**TASK REQUIREMENTS**
When a line of the material has the word "video" in it, copy that line.

┄┄┄┄┄┄

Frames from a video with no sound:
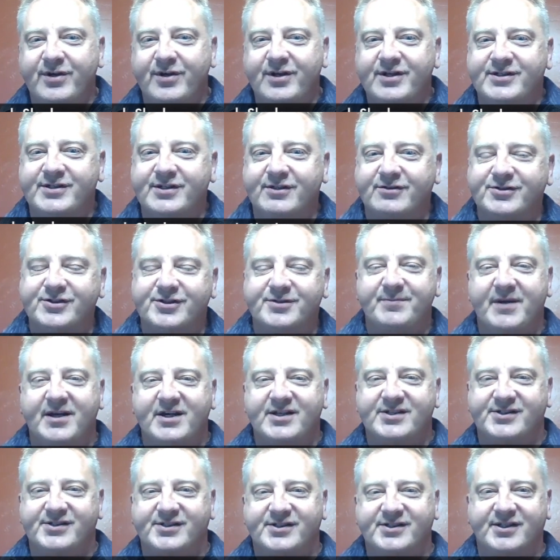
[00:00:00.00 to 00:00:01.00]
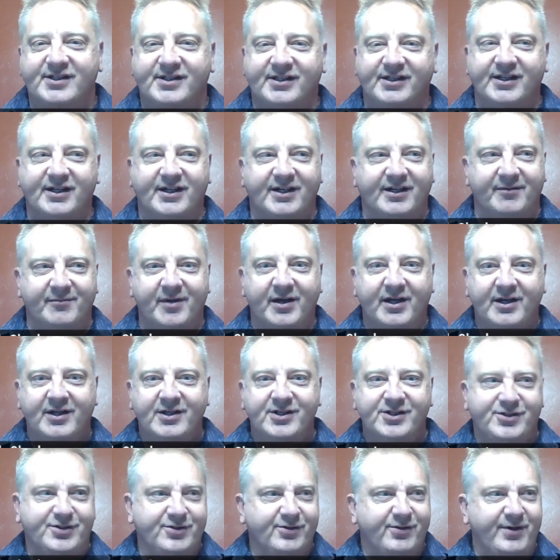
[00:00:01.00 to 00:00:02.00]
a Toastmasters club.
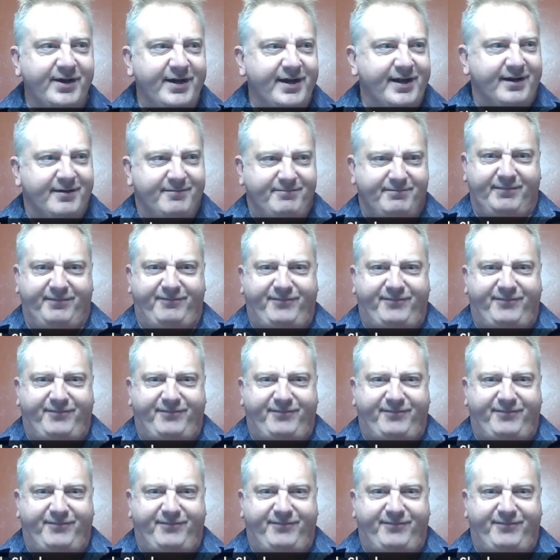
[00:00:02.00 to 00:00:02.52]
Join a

┄┄┄┄┄┄

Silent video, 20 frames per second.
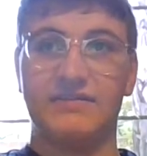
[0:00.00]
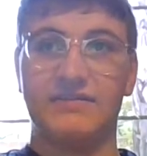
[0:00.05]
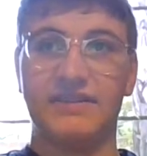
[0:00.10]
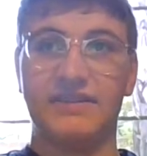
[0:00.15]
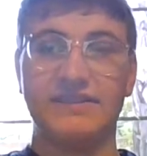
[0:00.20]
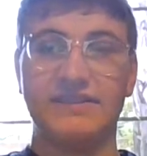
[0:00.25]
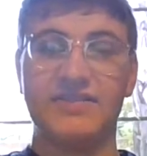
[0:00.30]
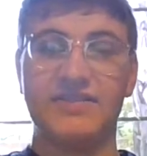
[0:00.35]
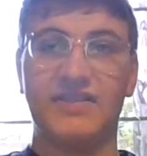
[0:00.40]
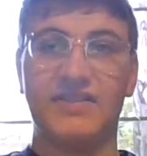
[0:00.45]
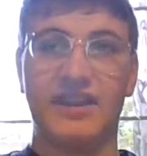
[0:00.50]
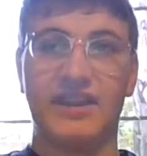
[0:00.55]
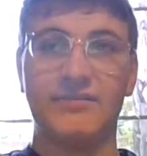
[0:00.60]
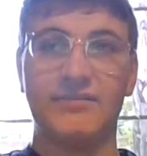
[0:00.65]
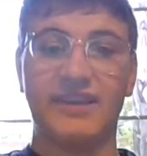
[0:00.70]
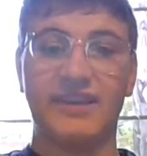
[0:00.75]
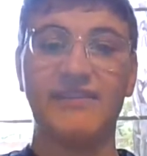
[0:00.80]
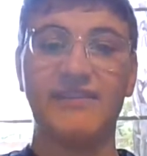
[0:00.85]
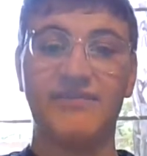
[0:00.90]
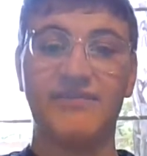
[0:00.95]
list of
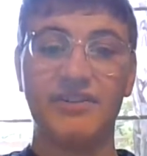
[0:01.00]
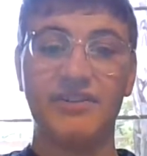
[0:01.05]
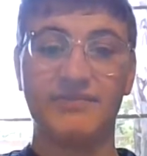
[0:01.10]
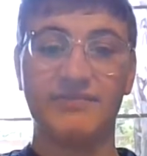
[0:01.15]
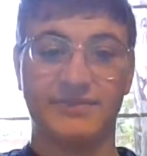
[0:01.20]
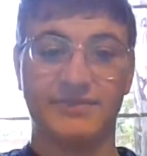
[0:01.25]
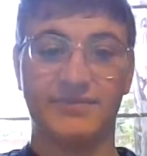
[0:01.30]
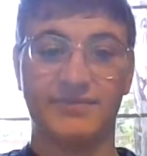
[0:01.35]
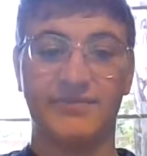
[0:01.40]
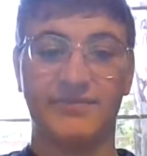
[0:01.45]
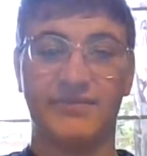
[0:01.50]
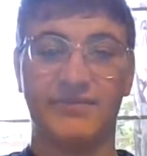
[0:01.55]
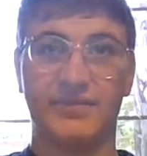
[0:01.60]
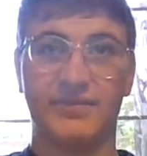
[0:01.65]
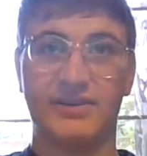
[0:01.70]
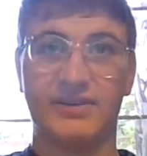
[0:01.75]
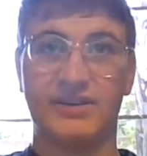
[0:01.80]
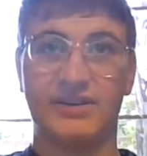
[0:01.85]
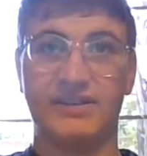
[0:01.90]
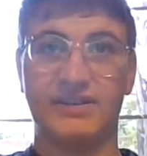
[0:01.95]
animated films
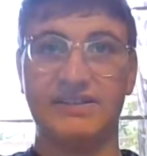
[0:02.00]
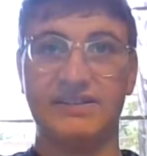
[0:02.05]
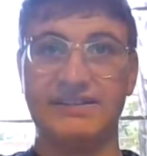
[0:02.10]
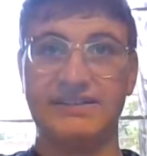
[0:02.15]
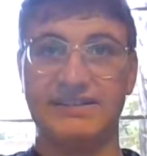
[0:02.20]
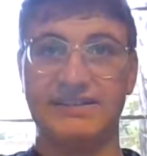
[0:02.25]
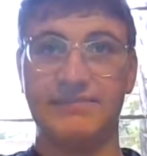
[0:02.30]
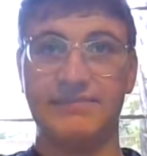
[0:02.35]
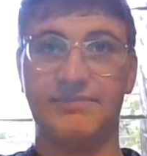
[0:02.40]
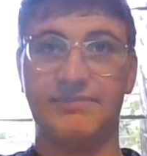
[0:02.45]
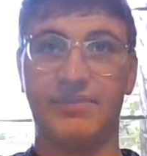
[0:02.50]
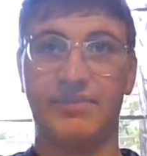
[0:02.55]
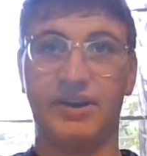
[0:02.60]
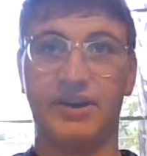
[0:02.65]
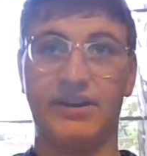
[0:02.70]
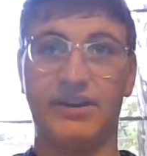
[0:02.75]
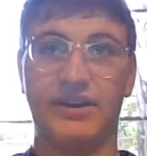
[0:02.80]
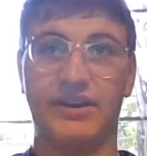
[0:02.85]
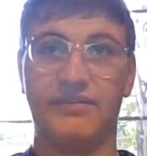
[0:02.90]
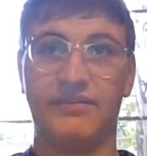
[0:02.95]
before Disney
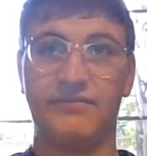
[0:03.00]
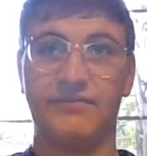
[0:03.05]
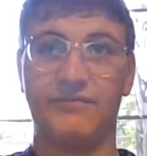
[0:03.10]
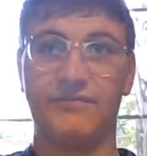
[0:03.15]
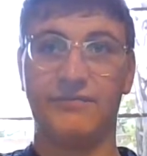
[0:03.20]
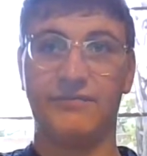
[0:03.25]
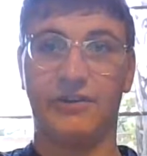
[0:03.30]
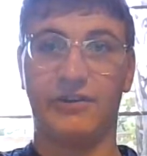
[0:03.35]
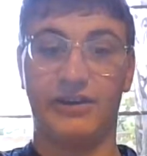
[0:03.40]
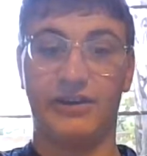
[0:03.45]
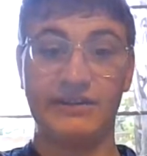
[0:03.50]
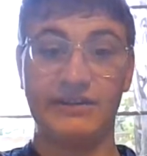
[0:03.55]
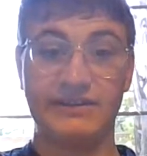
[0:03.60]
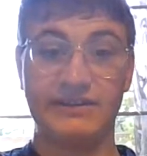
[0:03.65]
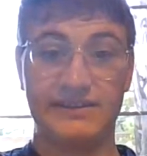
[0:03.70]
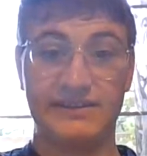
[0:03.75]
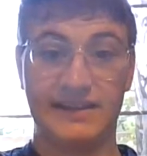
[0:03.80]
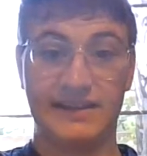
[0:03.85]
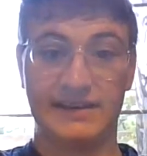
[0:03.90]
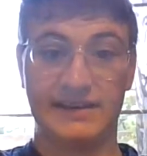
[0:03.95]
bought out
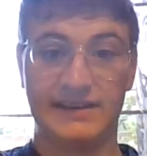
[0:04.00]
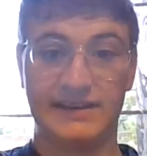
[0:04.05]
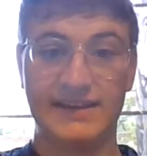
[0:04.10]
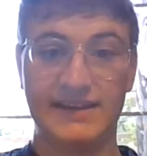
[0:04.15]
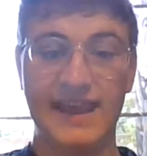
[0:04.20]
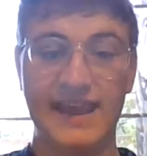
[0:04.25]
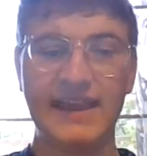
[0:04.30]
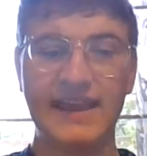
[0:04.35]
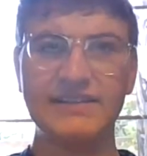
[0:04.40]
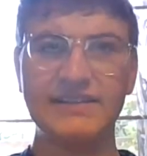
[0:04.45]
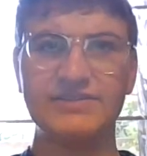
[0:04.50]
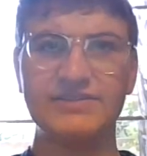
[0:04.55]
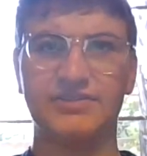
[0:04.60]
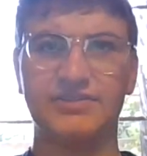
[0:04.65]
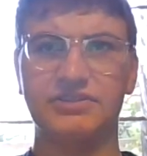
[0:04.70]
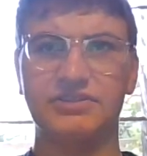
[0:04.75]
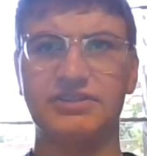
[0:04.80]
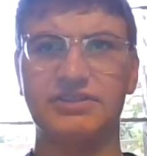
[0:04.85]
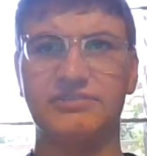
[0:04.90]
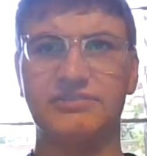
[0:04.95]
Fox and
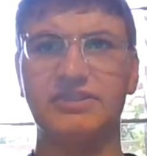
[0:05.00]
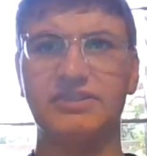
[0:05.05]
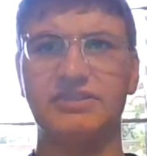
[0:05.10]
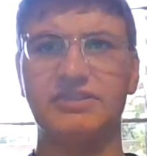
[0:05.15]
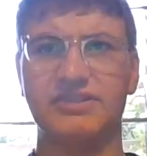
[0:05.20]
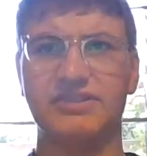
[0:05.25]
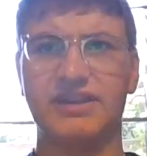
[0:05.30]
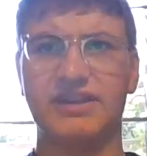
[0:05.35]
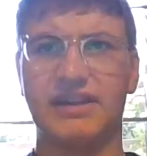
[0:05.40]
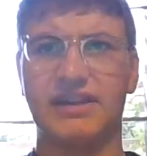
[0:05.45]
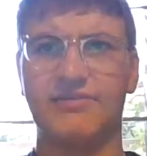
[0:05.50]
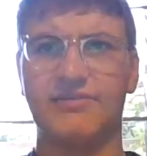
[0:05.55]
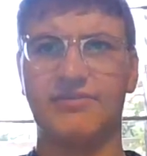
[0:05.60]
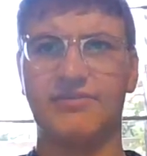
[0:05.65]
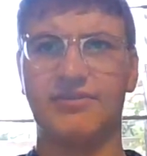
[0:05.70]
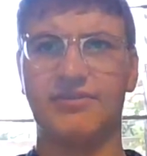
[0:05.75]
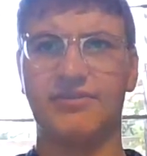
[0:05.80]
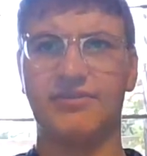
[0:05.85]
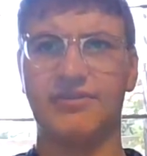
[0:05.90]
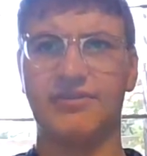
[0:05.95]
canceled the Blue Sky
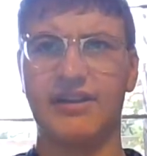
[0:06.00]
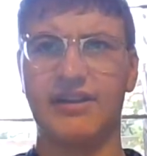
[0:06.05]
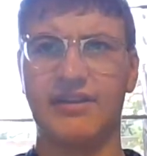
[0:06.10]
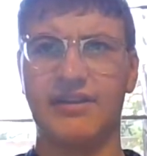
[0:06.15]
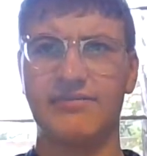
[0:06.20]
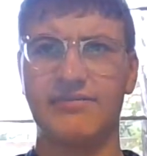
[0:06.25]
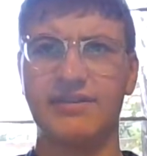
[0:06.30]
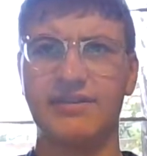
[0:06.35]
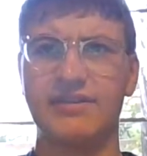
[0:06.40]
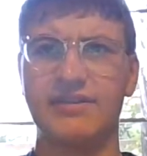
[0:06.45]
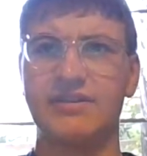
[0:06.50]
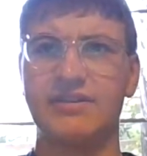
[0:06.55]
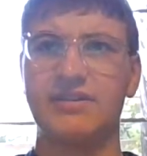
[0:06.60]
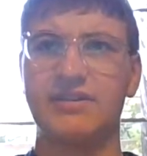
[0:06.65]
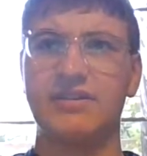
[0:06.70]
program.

┄┄┄┄┄┄

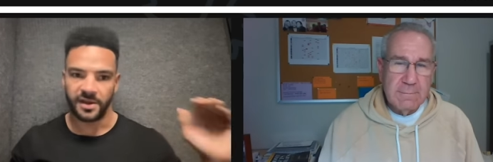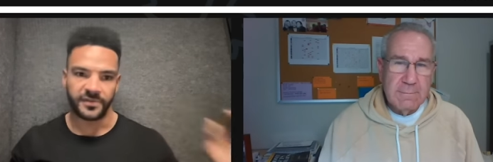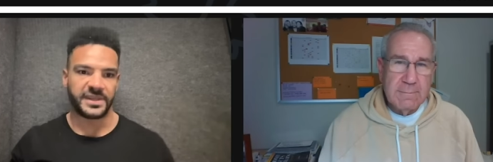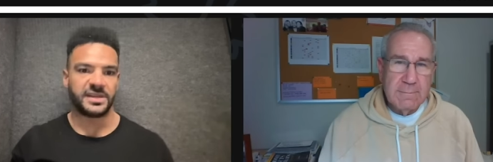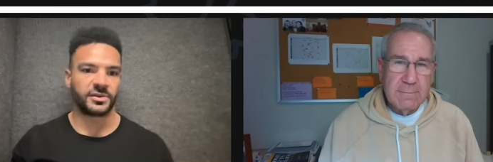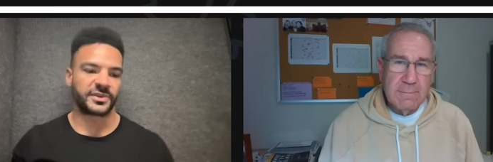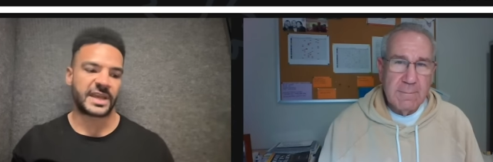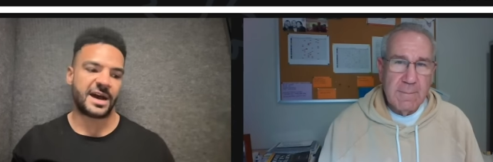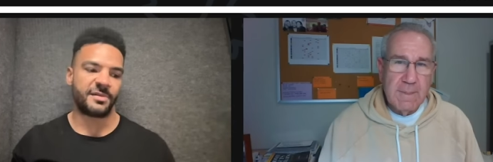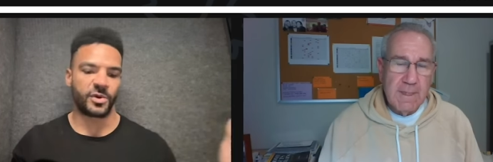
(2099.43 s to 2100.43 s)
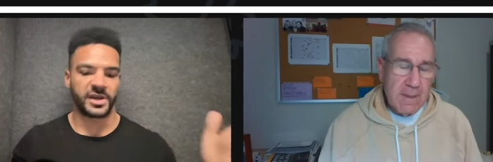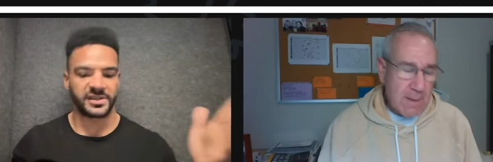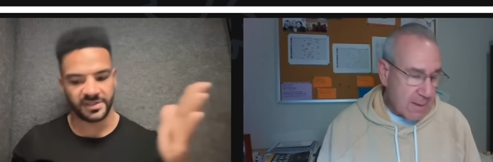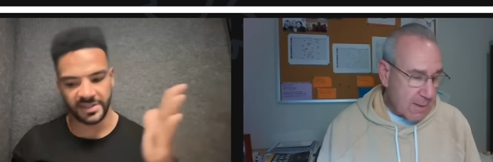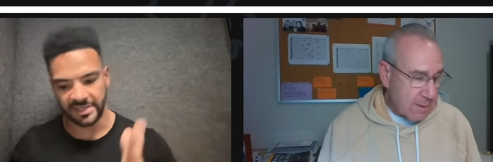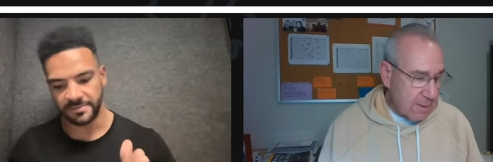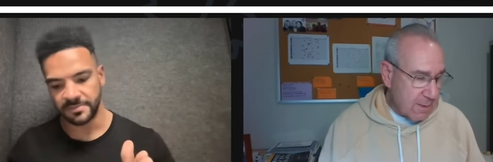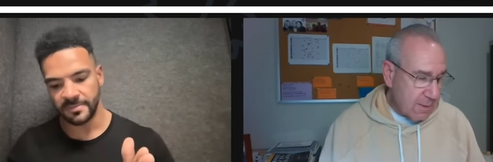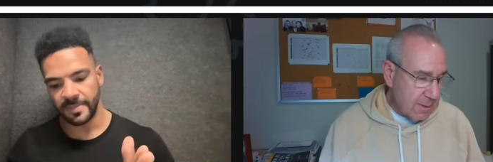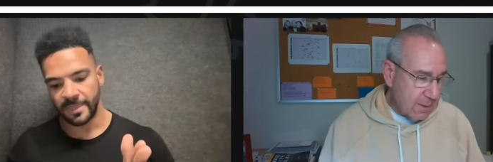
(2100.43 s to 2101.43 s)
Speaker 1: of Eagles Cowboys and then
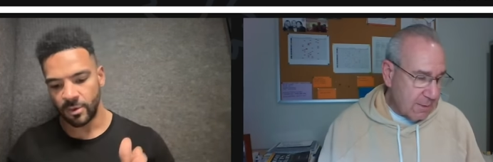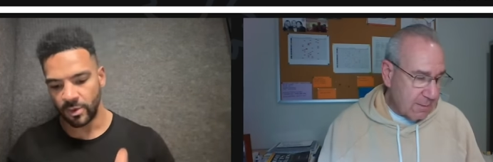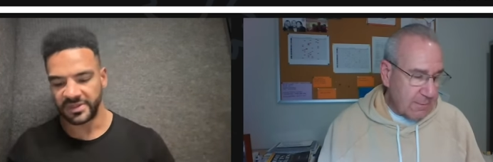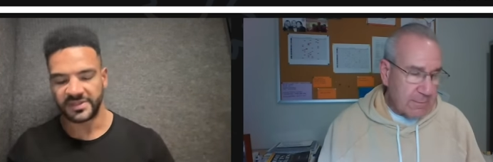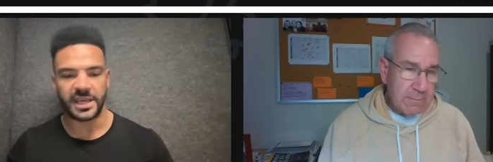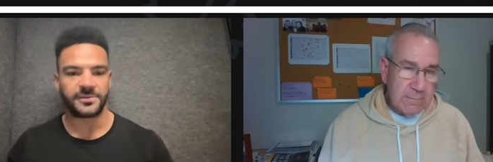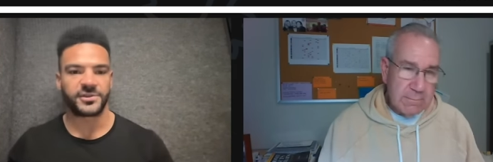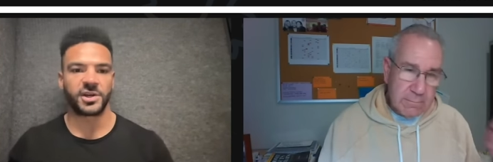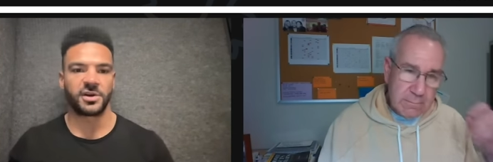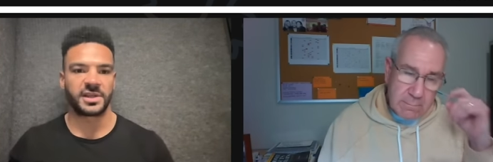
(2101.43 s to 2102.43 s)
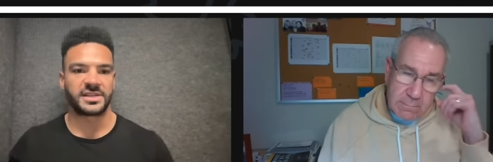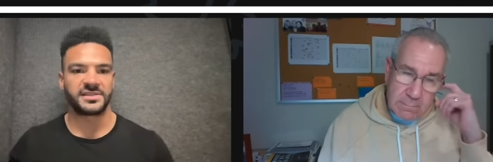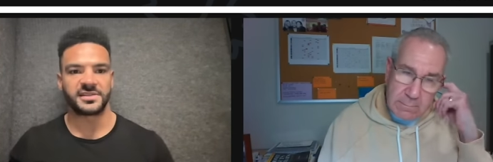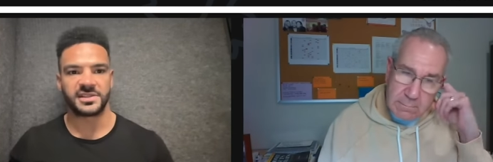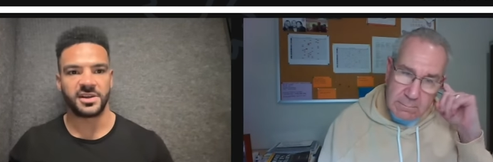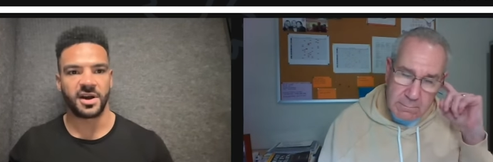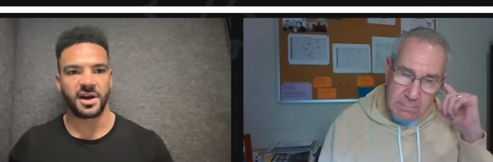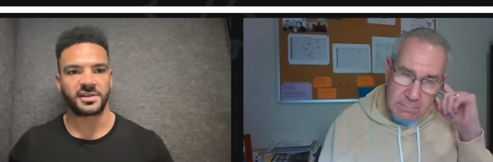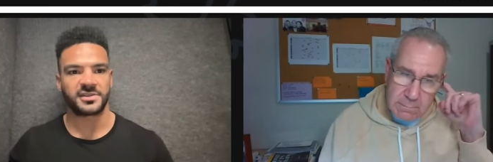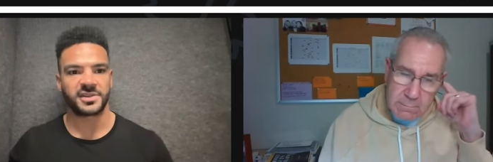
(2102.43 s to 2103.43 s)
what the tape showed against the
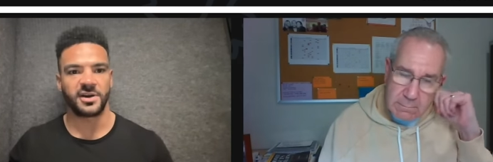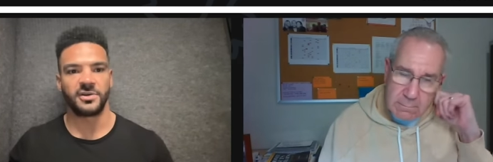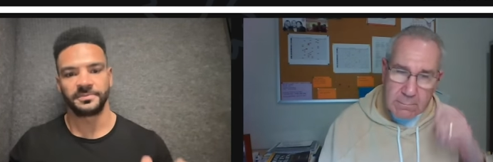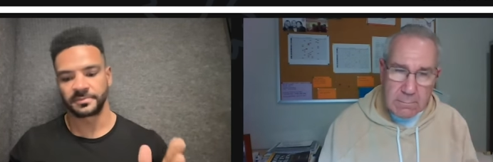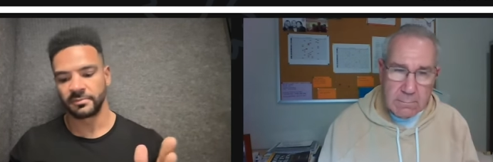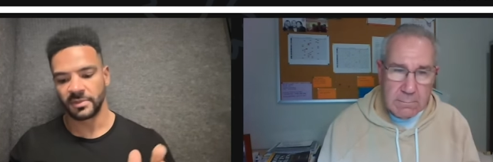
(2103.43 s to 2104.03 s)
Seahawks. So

┄┄┄┄┄┄

**REPLY**
Frames from a video with no sound:
Silent video, 20 frames per second.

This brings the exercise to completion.